*Work instructions*: There is one span to output from the data below: the lines starting at the line with "(4.00 s to 5.00 s)" and ending at the line with "What the speaker". Output it exactly, ends included, nothing more.

Segment Start: Records to use

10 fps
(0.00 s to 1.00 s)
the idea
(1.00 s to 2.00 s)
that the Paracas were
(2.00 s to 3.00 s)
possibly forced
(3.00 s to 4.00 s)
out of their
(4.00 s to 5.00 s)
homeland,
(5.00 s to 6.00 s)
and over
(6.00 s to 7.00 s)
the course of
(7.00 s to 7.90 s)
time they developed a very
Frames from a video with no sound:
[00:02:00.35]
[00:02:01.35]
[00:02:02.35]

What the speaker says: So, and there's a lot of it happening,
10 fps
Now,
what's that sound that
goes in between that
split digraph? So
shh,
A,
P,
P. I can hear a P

Segment End: Records to use

*Solution*:
(4.00 s to 5.00 s)
homeland,
(5.00 s to 6.00 s)
and over
(6.00 s to 7.00 s)
the course of
(7.00 s to 7.90 s)
time they developed a very
Frames from a video with no sound:
[00:02:00.35]
[00:02:01.35]
[00:02:02.35]

What the speaker says: So, and there's a lot of it happening,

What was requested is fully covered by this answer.